Creating the Sample Application
Using Visual Studio 2005, create a new Atlas application and name it as C:\CascadingDropDown. Drag and drop a CascadingDropDown control from the ToolBox onto the default.aspx page (see Figure 1).

Tip: The CascadingDropDown control is one of many controls available in the Atlas Control Toolkit, an extended library of Atlas controls developed by both Microsoft and community developers.
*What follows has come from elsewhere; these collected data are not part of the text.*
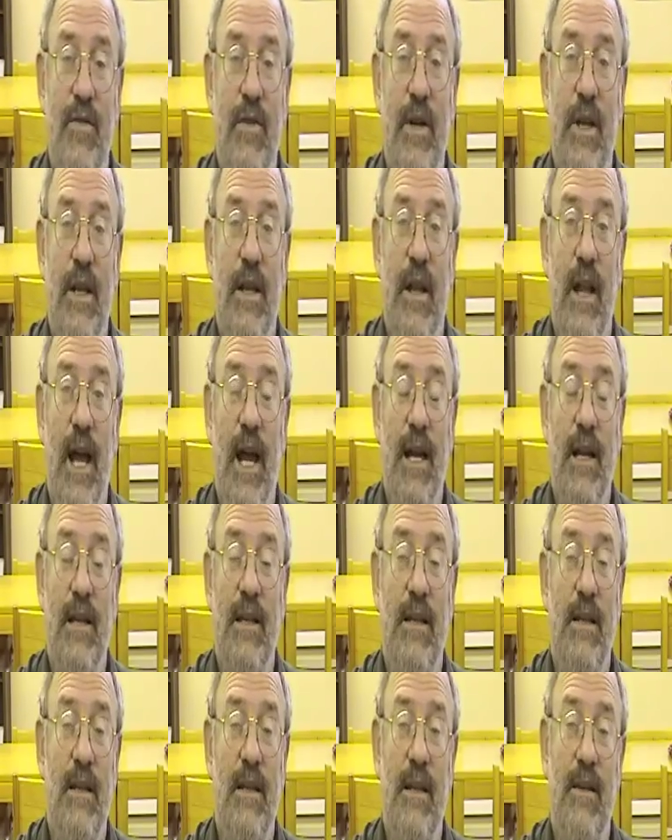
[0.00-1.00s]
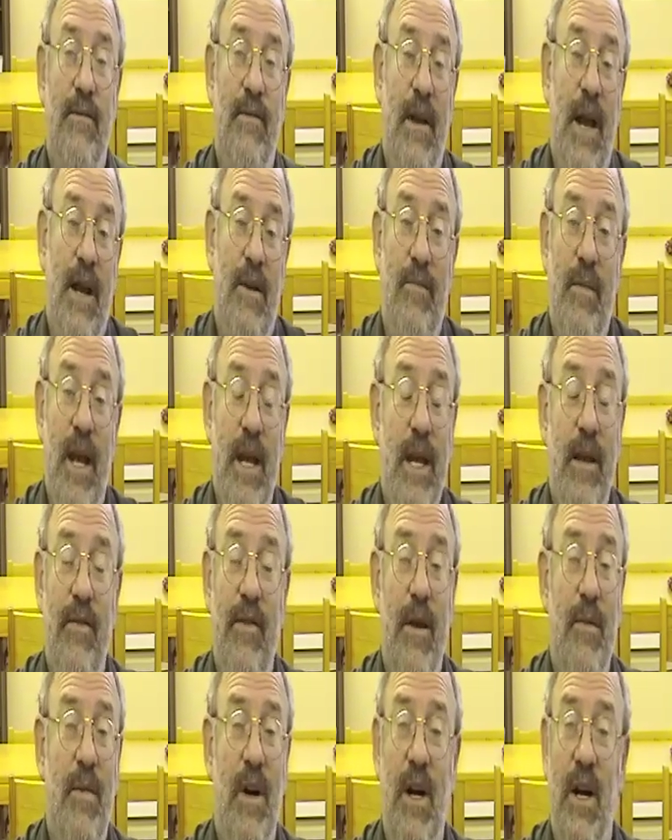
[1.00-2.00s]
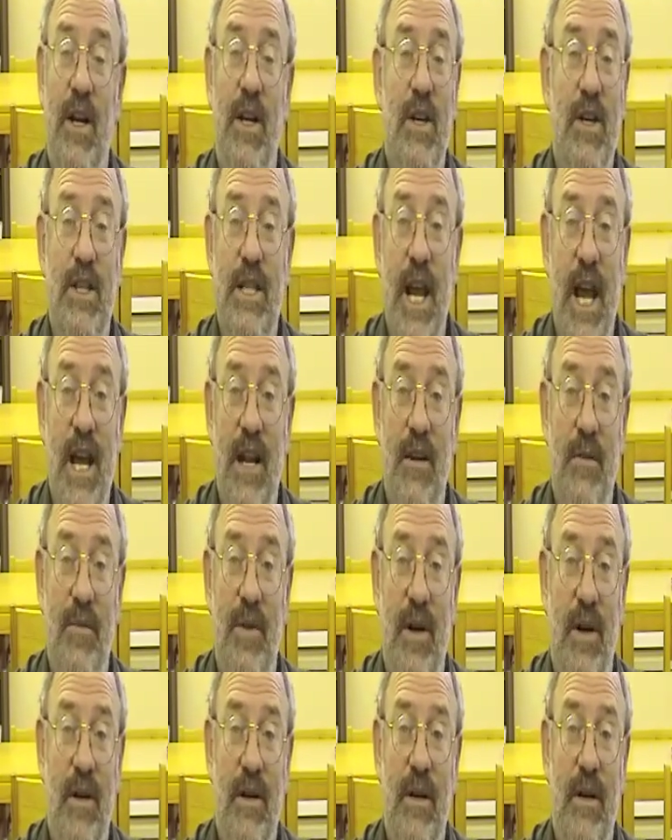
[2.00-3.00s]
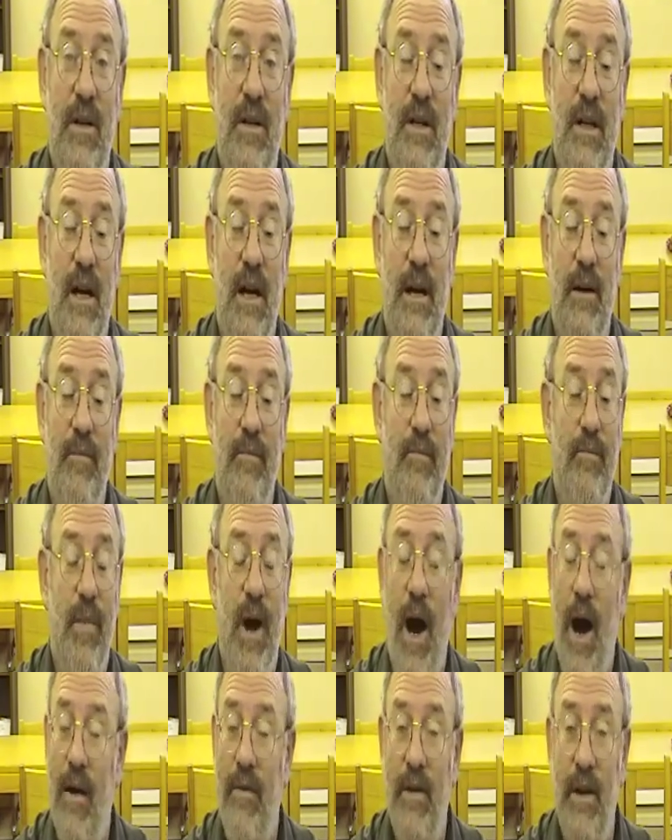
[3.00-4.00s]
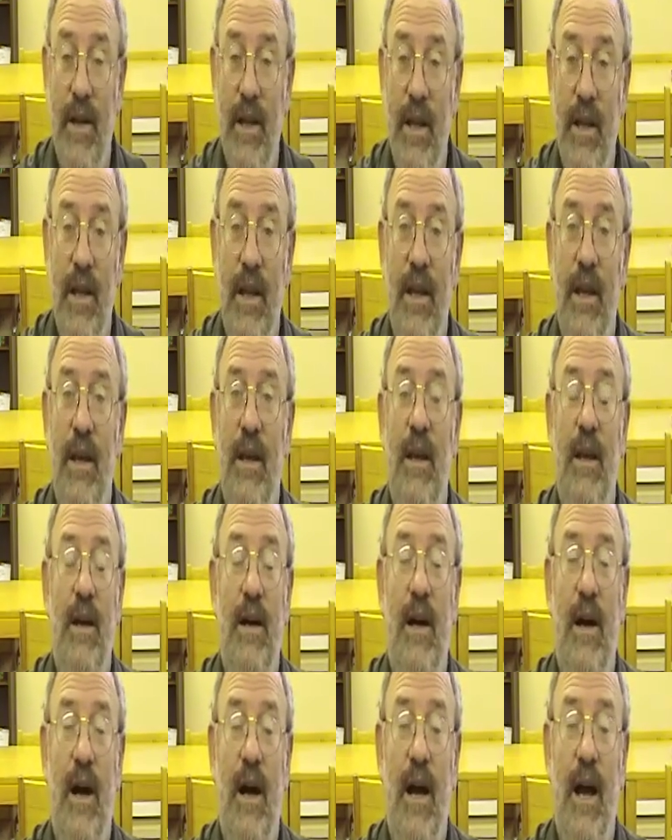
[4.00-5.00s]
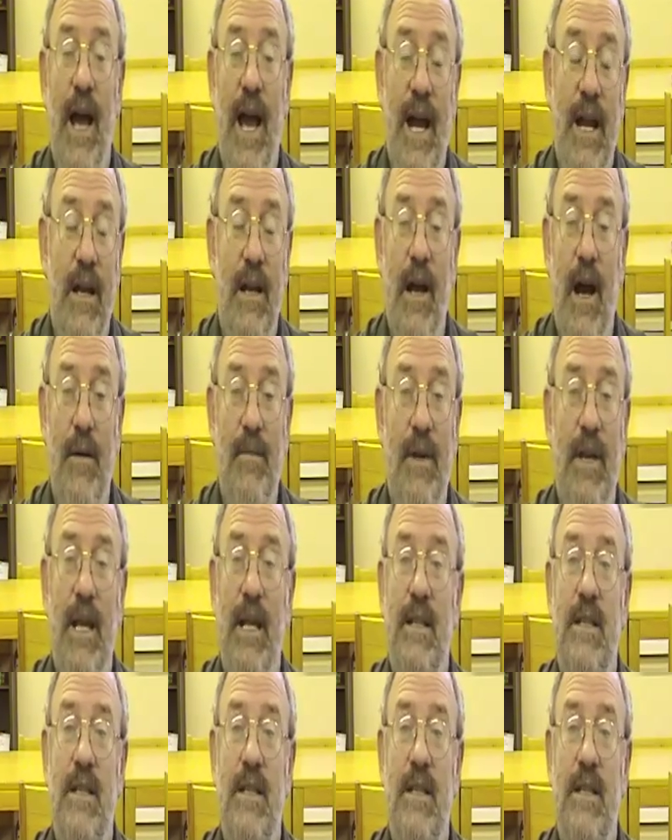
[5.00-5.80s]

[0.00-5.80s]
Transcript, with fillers: for neglect. In fact, many of them are understandable um, poverty, uh, economic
Next, insert a 2x2 table and populate it with two DropDownList controls as shown in Figure 1).

 
Figure 1. Sample Application Form: Here's how the default.aspx page should look after you place the controls
Switch to Source View and add two CascadingDropDownProperties elements, shown in bold in the following code:

<cc1:CascadingDropDown ID="CascadingDropDown1" runat="server"> <cc1:CascadingDropDownProperties Category="Author" TargetControlID="DropDownList1" ServiceMethod="GetAuthors" ServicePath="WebService.asmx" PromptText="Please select an author" /> <cc1:CascadingDropDownProperties Category="Title" TargetControlID="DropDownList2" ParentControlID="DropDownList1" ServiceMethod="GetTitles" ServicePath="WebService.asmx" PromptText="Please select a title" /> </cc1:CascadingDropDown> <table> <tr> <td style="width: 60px">Authors</td> <td style="width: 115px"> <asp:DropDownList ID="DropDownList1" runat="server" Width="215px"> </asp:DropDownList></td> </tr> <tr> <td style="width: 60px">Titles</td> <td style="width: 115px"> <asp:DropDownList ID="DropDownList2" runat="server" Width="392px"> </asp:DropDownList></td> </tr> </table>


The CascadingDropDownProperties element associates the CascadingDropDown control with a DropDownList control. Here's a brief explanation of the attributes for the element:

  • Category—indicates the name of the category the DropDownList represents; more on this later.
  • TargetControlID—specifies the control you are extending.
  • ParentControlID—specifies the control that affects the content of the control as indicated in the TargetControlID attribute; this attribute is optional.
  • ServiceMethod—specifies the name of the Web method that returns the list of values for the DropDownList control; you will define this later.
  • ServicePath—specifies the name of the Web service .asmx file containing the Web method specified in the ServiceMethod attribute.
  • PromptText—the text to display when no values are selected in the control.